AI will be far more disruptive than making fintech and banking better.
👉TAKEAWAYS: This is really a list of things to ponder to help you think big about AI….
🔹 GenAI models consistently match or outperform median human capabilities across an expanding array of tasks and will be increasingly coupled with various other systems.
🔹 All types of corporate intelligence in all industries will be impacted substantively, yet most companies appear unready to face the changes.
🔹 Compute providers emerge as the primary beneficiaries of the GenAI revolution, although, perhaps surprisingly, open source still plays a pivotal role in AI model development. (Why NVIDIA stock is going through the roof.)
🔹 Immediate challenges arise from AI’s inherent limitations and unparalleled capabilities. (Hallucinations and wrong answers.)

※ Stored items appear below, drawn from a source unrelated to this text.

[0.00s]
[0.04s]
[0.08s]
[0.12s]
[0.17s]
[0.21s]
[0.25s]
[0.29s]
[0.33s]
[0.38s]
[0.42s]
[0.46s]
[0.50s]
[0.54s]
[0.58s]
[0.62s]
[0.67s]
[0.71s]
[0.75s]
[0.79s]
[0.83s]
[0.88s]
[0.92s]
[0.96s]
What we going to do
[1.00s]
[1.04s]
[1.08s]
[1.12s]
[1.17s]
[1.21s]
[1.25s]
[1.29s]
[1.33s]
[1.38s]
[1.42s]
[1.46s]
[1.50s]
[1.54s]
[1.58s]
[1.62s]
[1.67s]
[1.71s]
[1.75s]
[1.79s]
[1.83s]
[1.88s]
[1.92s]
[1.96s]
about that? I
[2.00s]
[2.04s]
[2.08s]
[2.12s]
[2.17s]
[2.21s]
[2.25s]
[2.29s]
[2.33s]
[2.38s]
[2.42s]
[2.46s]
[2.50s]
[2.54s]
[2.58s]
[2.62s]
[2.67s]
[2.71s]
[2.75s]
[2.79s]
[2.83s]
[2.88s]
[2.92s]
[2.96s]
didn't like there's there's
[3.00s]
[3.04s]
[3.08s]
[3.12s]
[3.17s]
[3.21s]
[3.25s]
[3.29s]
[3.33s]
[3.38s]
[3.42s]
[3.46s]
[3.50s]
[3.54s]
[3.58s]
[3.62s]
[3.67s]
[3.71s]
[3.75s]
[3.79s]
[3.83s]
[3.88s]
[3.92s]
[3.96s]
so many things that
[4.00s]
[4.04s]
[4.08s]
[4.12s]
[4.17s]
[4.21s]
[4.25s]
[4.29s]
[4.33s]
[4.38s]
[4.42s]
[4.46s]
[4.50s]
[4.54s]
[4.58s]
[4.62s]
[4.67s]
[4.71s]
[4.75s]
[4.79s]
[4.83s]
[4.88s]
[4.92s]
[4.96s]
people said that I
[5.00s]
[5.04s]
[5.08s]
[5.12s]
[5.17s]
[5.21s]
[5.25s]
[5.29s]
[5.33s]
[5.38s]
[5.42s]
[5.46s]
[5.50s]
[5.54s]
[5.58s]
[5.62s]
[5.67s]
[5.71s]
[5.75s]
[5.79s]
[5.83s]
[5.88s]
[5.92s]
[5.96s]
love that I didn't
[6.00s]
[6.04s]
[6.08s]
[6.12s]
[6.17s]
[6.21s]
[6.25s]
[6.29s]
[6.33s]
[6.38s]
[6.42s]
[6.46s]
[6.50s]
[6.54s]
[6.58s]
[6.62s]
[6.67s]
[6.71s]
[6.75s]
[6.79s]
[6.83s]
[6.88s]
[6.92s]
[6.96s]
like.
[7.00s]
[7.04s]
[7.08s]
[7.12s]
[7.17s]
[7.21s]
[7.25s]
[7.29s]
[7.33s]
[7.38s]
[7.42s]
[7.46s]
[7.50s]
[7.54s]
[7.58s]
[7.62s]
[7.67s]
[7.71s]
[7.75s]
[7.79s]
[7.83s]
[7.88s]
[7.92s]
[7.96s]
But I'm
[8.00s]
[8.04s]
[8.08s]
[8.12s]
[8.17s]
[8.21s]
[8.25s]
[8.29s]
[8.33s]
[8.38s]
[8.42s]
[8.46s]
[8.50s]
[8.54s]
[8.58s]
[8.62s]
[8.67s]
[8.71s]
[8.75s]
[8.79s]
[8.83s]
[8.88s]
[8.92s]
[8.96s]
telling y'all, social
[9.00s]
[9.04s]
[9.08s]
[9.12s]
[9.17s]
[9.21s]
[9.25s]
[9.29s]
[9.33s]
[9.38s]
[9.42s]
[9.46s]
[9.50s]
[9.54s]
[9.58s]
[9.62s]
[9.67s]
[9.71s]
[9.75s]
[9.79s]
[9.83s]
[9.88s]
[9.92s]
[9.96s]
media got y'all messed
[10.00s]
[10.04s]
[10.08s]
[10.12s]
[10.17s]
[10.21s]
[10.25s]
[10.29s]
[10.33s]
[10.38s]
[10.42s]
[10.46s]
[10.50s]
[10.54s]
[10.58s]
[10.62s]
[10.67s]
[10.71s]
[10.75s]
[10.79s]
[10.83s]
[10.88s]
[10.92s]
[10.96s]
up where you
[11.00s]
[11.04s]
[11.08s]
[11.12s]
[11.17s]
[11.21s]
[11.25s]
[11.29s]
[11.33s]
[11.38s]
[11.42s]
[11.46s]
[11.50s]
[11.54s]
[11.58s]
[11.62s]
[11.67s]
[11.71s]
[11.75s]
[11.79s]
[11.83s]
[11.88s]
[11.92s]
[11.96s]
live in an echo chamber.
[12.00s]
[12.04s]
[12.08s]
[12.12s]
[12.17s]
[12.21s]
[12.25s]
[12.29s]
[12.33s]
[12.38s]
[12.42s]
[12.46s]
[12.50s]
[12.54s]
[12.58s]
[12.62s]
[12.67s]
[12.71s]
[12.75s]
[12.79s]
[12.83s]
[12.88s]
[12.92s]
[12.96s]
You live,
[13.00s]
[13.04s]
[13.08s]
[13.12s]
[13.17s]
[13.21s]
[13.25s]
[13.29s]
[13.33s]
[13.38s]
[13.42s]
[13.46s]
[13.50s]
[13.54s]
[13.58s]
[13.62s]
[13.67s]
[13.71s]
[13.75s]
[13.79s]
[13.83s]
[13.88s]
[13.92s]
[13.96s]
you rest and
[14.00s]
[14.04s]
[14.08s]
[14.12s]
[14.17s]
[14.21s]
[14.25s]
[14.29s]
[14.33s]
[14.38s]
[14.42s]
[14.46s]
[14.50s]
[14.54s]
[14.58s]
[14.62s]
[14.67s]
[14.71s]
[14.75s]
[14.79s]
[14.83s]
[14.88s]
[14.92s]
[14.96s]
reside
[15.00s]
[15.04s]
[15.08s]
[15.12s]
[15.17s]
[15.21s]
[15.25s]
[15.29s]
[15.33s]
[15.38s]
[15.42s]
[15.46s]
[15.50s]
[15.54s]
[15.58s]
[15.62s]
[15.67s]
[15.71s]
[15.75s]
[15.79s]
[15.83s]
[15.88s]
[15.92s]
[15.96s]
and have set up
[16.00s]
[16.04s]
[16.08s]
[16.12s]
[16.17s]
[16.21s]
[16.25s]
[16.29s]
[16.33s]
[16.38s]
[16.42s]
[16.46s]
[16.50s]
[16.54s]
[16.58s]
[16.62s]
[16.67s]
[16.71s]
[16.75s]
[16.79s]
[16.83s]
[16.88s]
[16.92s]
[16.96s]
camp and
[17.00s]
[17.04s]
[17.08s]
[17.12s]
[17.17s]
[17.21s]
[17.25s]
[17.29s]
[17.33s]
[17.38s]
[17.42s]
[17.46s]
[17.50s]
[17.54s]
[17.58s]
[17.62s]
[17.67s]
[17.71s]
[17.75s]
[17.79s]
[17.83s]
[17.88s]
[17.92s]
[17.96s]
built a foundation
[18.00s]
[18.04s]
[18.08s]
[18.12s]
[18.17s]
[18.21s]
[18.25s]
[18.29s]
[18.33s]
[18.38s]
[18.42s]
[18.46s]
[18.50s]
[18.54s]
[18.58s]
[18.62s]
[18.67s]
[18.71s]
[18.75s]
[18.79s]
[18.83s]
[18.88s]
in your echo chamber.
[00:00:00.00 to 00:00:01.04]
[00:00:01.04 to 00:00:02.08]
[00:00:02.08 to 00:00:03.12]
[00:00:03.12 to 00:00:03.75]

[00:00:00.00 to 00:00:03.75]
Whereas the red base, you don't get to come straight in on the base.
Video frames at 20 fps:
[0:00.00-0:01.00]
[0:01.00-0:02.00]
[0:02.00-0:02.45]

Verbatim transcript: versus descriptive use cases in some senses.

🔹 While GenAI’s quality and scalability, and its potential evolution to artificial general intelligence (AGI), are the most critical uncertainties, regulation emerges as a more immediate concern. (Regulations are healthy except when they ensure big tech’s monopoly.)
🔹 The emergence of AGI would lead to radical change in our civilization, and growing consensus suggests it will happen sooner than anticipated.
🔹 Setting aside the debate over AGI, GenAI and LLMs are central to a sweeping transformation; GenAI may lead to a new “civilization of cognitive labor.”
I think we spend too much time worrying about the use of AI in finance and fintech!
Don’t get me wrong, I love fintech, but we might be constraining our shared vision of AI's disruptive potential.
Today's article asks a far bigger question: Can we make a new civilization of cognitive labor?
Big enough for you?
To make the scale of disruption even clearer, look at the headlines of two articles that caught my eye today and got me thinking.
First, the announcement that China will mass-produce humanoid robots within 2 years. (here)
Second, a shocker about algorithms deciding who gets organ transplants in the UK. If that isn’t scary enough, the algorithm was flawed and government agencies wouldn’t address the issue. (here)
If these two news stories are combined with this report, robots will soon be making life-and-death decisions, just like in science fiction movies. Is this a dystopia or merely a practical solution?
I’m excited by our AI future, but I’m not sure I will enjoy my role as a dog to a robot!